Meta Artificial Intelligence creates a speech-to-Speech translator that works in many languages

admin

6 months ago

Nature: https://www.nature.com/articles/d41586-024-04095-6

Meta’s AI Model for Universal Translation: Issues and Challenges of Translation to and from an English-based Language (Extended Abstract)

US technology company Meta has produced an AI model that can directly translate speech in one language to speech in another. Two scientists discuss the technical feats and ethical questions that underpin this advance in machine translation.

The problems associated with existing speech technologies are well documented. Transcriptions tend to be worse for English dialects that are considered non-‘standard’ — such as African American English — than they are for variants that are more widely used3. The quality of translation to and from a language is poor if that language is under-represented in the data used to train the model. This affects any languages that appear infrequently on the Internet, from Afrikaans to Zulu4.

The SeamLESS Communication Team addresses the challenges to come up with key technologies that can make rapid universal translation a reality.

Semi-supervised and self-supervised learning for the SEAMLESS translation model and its application to the Llama family of large language models

To train their AI model, the researchers relied on methods called self-supervised and semi-supervised learning. These approaches help a model to learn from large amounts of data without requiring humans to label it and make it understandable. These labels could be accurate transcripts or translations.

The team also used reliable data to train the model to identify two matching pieces of content. This allowed the researchers to pair around half a million hours of audio with text and automatically match each snippet of one language with its counterpart in others.

One of the SEAMLESS team’s savviest strategies involved ‘mining’ the Internet for training pairs that align across languages — such as audio snippets in one language that match subtitles in another. Starting with some data that they knew to be reliable, the authors trained the model to recognize when two pieces of content (such as a video clip and a corresponding subtitle) actually match in meaning. They applied this technique to a lot of data, and collected around 400,000 hours of audio with matching text and aligned 30,000 hours of speech pairs to further train their model.

The biggest virtue of this work is not the proposed idea or method, it is the work itself. Instead, it’s the fact that all of the data and code to run and optimize this technology are publicly available — although the model itself can be used only for non-commercial endeavours. The authors describe their translation model as ‘foundational’ (see go.nature.com/3teaxvx), meaning it can be fine-tuned on carefully curated data sets for specific purposes — such as improving translation quality for certain language pairs or for technical jargon.

Meta is one of the biggest supporters of open-source language technology.
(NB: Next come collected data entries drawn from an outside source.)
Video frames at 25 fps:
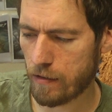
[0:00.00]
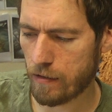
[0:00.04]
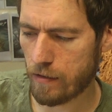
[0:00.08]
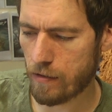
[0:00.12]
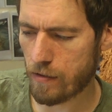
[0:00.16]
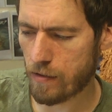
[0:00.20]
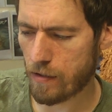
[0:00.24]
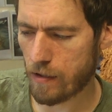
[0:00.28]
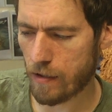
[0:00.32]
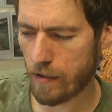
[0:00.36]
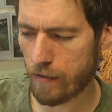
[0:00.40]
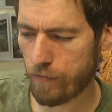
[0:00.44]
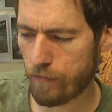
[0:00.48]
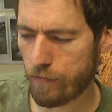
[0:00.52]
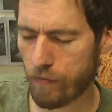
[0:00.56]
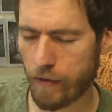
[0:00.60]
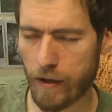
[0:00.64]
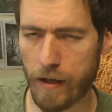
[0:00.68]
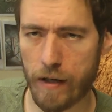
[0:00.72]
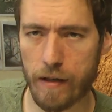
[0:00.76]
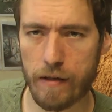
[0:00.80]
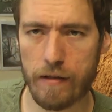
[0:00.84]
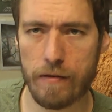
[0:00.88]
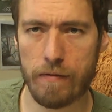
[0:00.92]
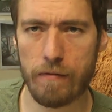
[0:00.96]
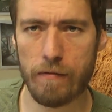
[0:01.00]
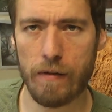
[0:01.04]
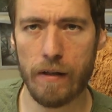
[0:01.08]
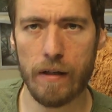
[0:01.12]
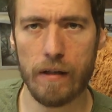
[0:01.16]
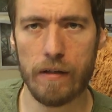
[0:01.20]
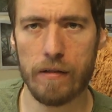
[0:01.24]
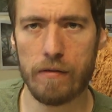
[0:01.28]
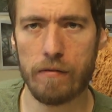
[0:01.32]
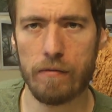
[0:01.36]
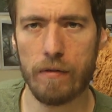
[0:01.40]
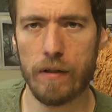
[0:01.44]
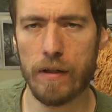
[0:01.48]
usually thinks
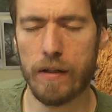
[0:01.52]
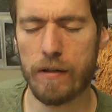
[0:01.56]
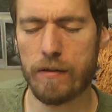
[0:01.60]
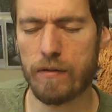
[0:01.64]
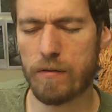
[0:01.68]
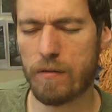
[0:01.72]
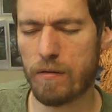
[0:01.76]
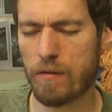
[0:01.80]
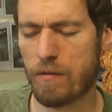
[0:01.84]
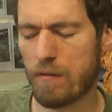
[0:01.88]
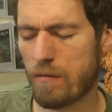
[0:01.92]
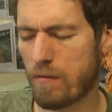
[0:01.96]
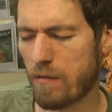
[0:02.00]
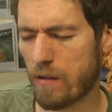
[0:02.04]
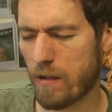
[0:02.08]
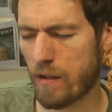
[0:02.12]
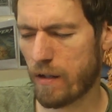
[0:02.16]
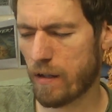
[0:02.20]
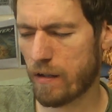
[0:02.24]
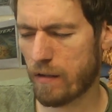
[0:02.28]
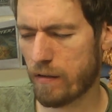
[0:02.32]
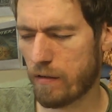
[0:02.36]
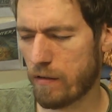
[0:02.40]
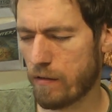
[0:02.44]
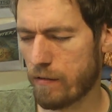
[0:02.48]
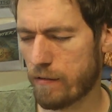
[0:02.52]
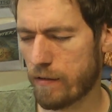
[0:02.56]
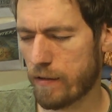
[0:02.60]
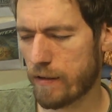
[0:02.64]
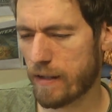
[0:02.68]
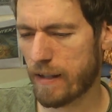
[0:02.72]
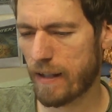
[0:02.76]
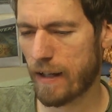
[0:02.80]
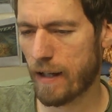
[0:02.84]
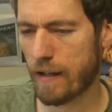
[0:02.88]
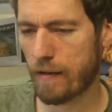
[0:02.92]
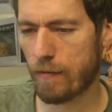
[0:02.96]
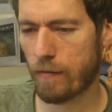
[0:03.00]
things really through, and I don't
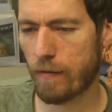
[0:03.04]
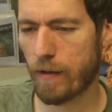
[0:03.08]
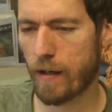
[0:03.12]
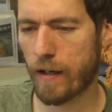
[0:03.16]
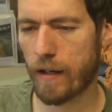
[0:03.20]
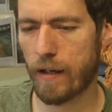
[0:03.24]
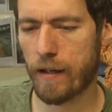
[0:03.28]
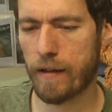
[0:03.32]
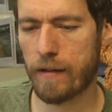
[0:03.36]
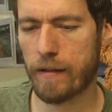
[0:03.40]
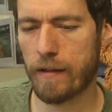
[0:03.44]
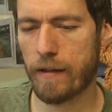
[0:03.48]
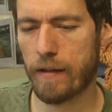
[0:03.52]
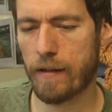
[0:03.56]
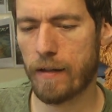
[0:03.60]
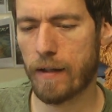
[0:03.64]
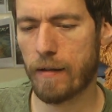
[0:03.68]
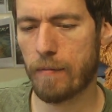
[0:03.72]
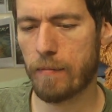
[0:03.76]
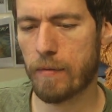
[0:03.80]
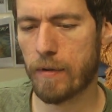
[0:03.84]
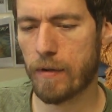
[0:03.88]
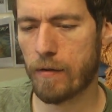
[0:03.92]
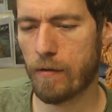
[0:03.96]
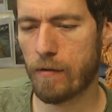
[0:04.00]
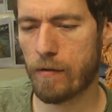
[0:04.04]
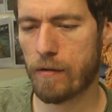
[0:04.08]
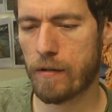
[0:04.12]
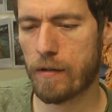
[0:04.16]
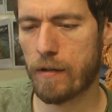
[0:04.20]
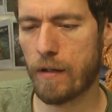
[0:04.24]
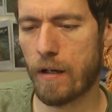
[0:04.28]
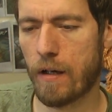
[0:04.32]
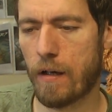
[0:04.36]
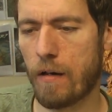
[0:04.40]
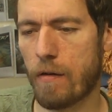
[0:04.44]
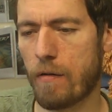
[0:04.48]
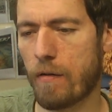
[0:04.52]
get why they did that. Because
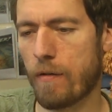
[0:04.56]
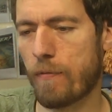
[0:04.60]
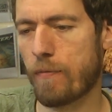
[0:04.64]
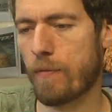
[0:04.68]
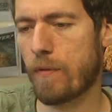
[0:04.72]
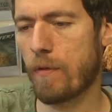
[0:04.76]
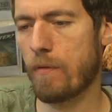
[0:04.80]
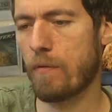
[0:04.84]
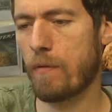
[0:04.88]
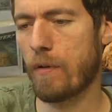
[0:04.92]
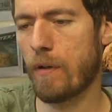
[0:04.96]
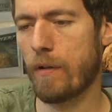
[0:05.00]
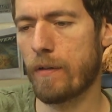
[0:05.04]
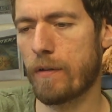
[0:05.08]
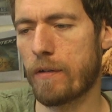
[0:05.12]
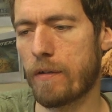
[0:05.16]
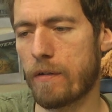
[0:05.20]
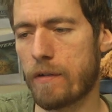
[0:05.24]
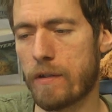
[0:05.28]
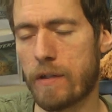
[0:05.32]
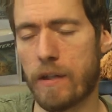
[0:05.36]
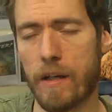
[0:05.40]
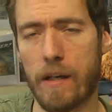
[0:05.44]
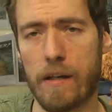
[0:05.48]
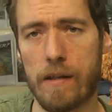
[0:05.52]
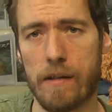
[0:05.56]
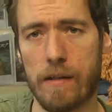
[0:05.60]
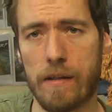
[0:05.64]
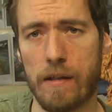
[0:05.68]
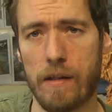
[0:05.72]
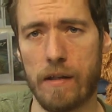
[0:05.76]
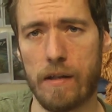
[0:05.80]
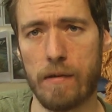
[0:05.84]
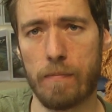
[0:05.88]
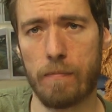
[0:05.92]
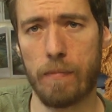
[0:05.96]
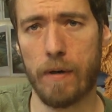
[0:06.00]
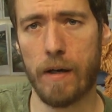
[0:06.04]
now if you want to change
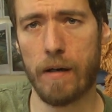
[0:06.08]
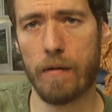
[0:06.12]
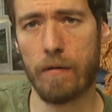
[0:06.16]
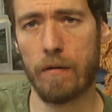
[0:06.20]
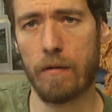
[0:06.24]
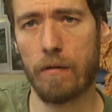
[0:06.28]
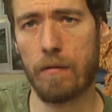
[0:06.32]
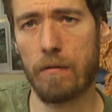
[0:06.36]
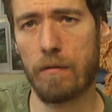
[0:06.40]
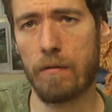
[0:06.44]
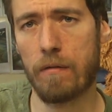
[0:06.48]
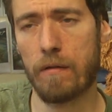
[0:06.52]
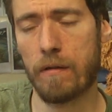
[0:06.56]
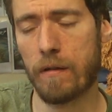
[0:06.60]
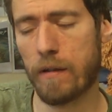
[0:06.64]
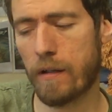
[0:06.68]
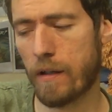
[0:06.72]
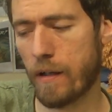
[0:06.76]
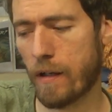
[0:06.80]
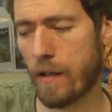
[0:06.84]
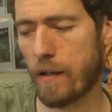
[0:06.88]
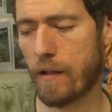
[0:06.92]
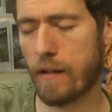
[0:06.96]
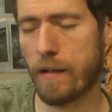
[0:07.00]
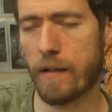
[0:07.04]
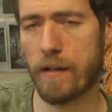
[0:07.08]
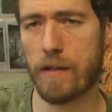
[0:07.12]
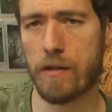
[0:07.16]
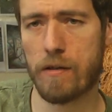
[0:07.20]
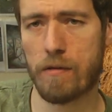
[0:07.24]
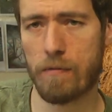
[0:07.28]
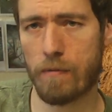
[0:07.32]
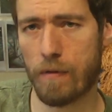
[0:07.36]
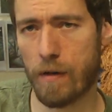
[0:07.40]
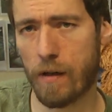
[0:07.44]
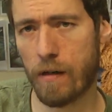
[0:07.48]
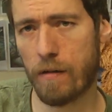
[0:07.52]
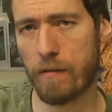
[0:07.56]
this barrel, in this
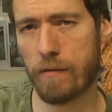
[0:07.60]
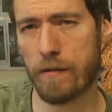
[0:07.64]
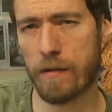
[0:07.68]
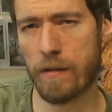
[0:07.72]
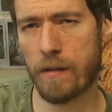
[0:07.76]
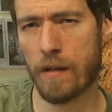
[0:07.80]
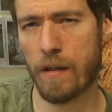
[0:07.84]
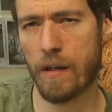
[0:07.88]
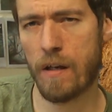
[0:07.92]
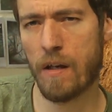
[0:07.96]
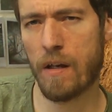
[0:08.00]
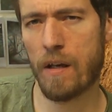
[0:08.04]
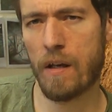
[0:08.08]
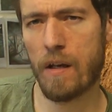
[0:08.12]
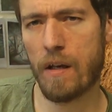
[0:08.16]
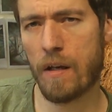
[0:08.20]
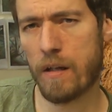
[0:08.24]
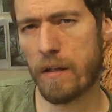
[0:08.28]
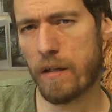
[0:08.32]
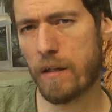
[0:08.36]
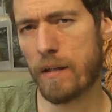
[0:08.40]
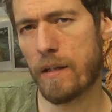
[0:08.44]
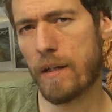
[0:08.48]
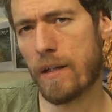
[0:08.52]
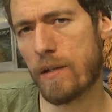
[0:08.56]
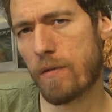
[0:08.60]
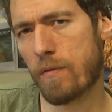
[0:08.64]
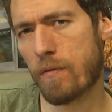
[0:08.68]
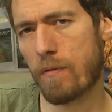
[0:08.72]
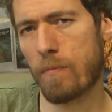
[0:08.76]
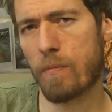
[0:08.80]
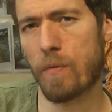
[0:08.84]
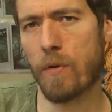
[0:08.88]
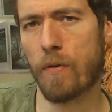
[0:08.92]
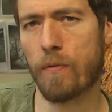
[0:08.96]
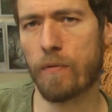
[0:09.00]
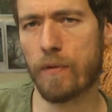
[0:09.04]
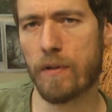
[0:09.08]
shroud. You need to
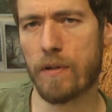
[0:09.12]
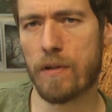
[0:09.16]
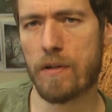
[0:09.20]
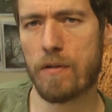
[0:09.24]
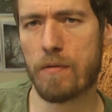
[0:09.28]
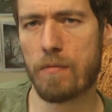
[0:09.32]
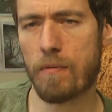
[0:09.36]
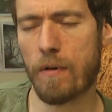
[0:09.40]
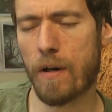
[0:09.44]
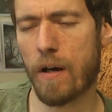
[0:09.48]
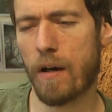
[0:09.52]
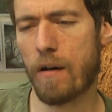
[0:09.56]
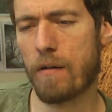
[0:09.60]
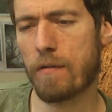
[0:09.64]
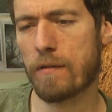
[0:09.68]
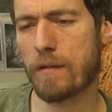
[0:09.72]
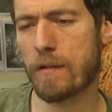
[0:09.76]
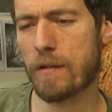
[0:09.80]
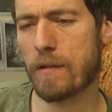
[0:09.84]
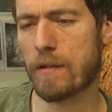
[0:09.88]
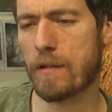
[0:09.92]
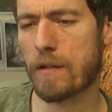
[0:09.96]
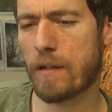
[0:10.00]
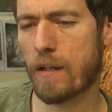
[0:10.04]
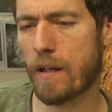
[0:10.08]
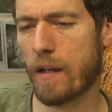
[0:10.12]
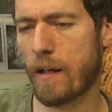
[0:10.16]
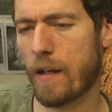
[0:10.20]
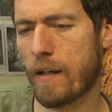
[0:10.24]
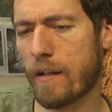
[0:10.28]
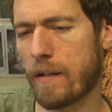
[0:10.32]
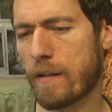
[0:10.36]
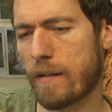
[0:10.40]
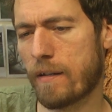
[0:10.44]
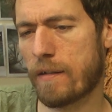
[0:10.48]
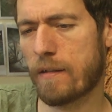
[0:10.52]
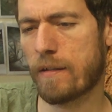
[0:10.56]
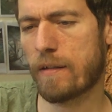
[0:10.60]
remove this shroud
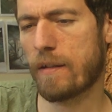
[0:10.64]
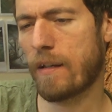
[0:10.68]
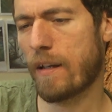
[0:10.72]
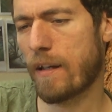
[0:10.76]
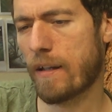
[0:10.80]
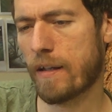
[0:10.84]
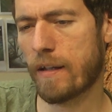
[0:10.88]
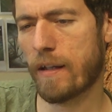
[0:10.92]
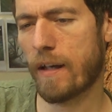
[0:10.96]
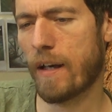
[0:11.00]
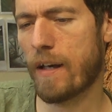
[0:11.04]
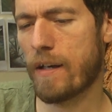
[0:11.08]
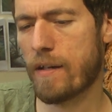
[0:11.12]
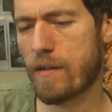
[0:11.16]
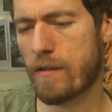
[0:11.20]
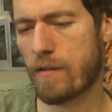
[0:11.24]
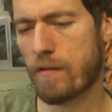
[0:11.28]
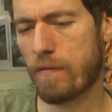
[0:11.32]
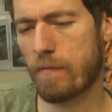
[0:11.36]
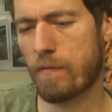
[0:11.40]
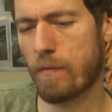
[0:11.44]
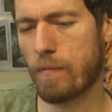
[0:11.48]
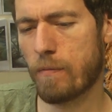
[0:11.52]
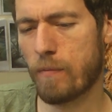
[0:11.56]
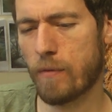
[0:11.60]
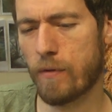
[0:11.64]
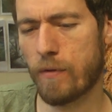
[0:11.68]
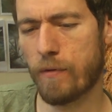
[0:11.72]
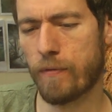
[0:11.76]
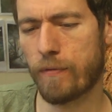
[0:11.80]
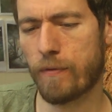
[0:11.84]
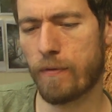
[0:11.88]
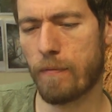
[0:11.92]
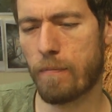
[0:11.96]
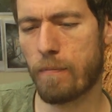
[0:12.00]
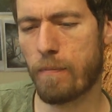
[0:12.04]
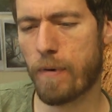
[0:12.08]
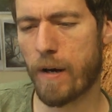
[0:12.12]
in case to remove
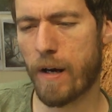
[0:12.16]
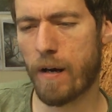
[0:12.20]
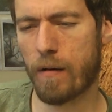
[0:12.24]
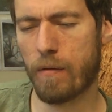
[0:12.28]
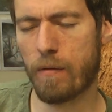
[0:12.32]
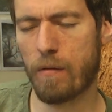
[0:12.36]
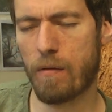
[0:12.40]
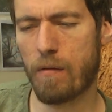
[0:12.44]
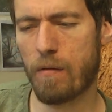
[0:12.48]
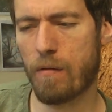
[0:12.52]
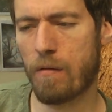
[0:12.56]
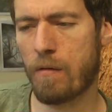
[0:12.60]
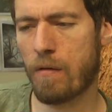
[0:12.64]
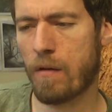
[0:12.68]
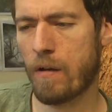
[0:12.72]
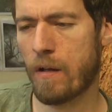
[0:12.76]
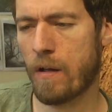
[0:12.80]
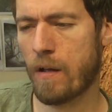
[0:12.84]
the barrel.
Its research team was instrumental in developing PyTorch, a software library for training AI models, which is widely used by companies such as OpenAI and Tesla, as well as by many researchers around the world. The Llama family of large language models will be used to create applications similar to the one mentioned here. This level of openness is a huge advantage for researchers who lack the massive computational resources needed to build these models from scratch.
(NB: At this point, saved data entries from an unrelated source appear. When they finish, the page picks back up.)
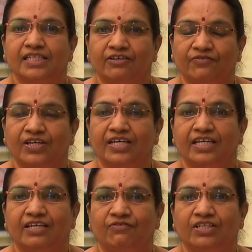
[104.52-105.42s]
in the
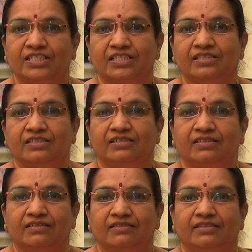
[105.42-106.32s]
way in which
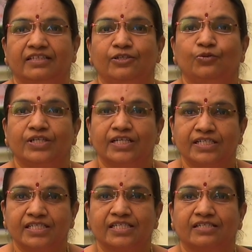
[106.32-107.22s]
the
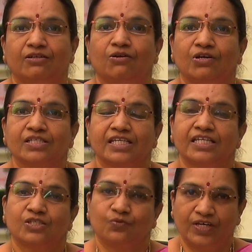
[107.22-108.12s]
nutrients loss
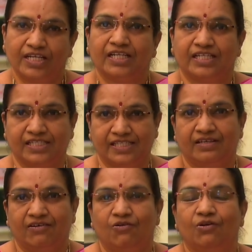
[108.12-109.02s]
is very less
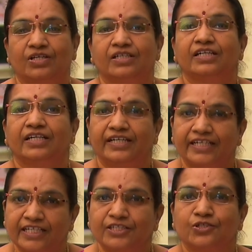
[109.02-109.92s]
or
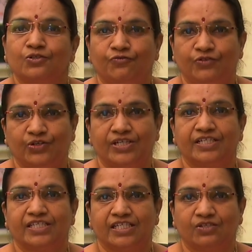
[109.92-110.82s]
retention of
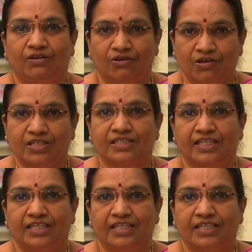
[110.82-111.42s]
nutrients is lot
Some transcription models have even been known to ‘hallucinate’5 — come up with entire phrases that were never uttered in audio inputs — and this occurs more frequently for speakers who have speech impairments than it does for those without them (Fig. 1c). These sorts of machine-induced error could potentially induce real harm, such as erroneously prescribing a drug, or accusing the wrong person in a trial. The damage disproportionately affects marginalized populations, who are likely to be overlooked.

Designers will need to think about how they can better contextualize the translations they offer so that users can understand them. As well as the toxicity warnings explored by the SEAMLESS authors, developers should consider how to display translations in ways that make clear a model’s limitations — flagging, for example, when an output involves the model simply guessing a gender. This could involve forgoing an output entirely when its accuracy is in doubt, or accompanying low-quality outputs with written caveats or visual cues9. Perhaps most importantly, users should be able to opt out of using speech technologies — for example, in medical or legal settings — if they so desire.
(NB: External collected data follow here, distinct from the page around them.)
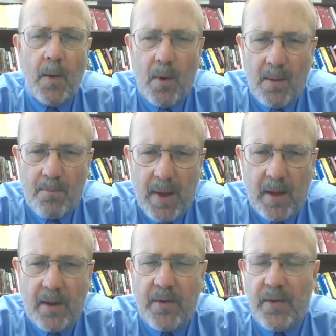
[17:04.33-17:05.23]
What
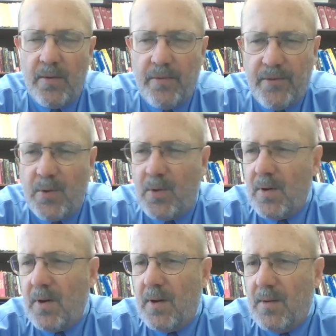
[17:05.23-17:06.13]
makes
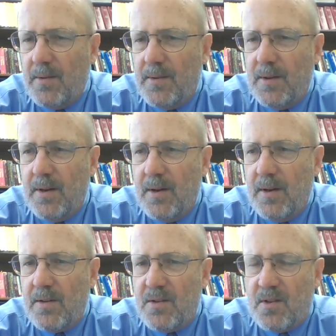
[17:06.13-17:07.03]
for
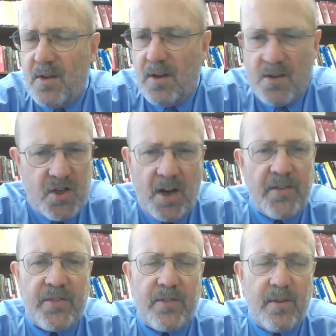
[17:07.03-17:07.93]
a
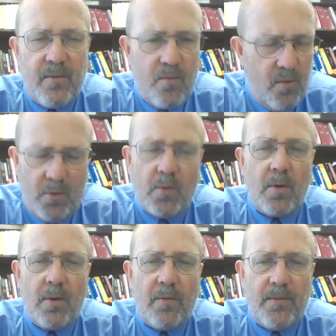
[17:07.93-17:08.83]
just
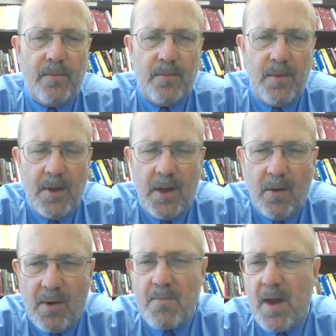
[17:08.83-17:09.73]
rule?
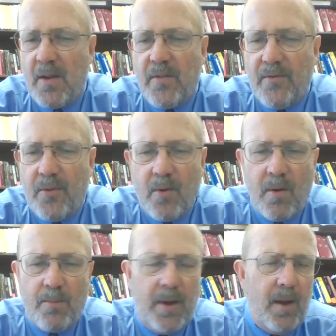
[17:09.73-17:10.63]
What makes
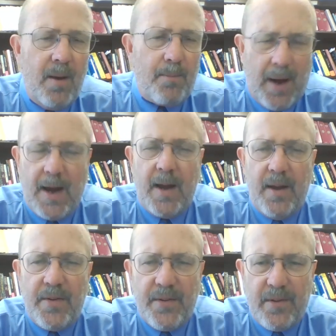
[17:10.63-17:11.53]
for being a
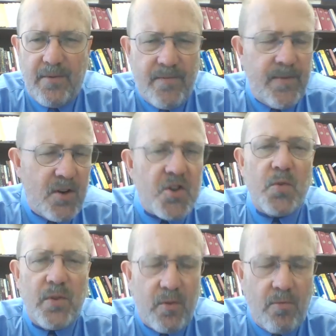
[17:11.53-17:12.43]
pious,
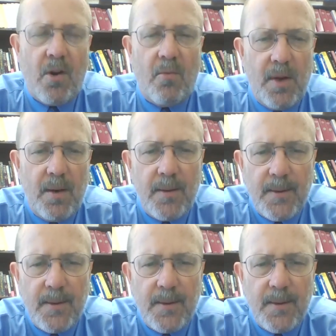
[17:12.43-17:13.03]
virtuous Roman?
The authors also looked for gender bias in the translations produced by their model. The model may have over-represented one gender, if it translated “I am a teacher” into the Spanish language. But such analyses are restricted to languages with binary masculine or feminine forms only, and future audits should broaden the scope of linguistic biases studied8.

SEAMLESSM4T: An Open-Source Software for Human-Generated Translates of Meta’s Social Media Spoutout

Meta, a company based in Menlo Park, California, and that runs social media sites such as Facebook, has decided to make SEAMLESSM4T available open-source for other researchers to build on.

The team collected millions of hours of audio files of speech, along with human-generated translations of that speech, from the Internet and other sources, such as United Nations archives. The authors also collected transcripts of some of those speeches.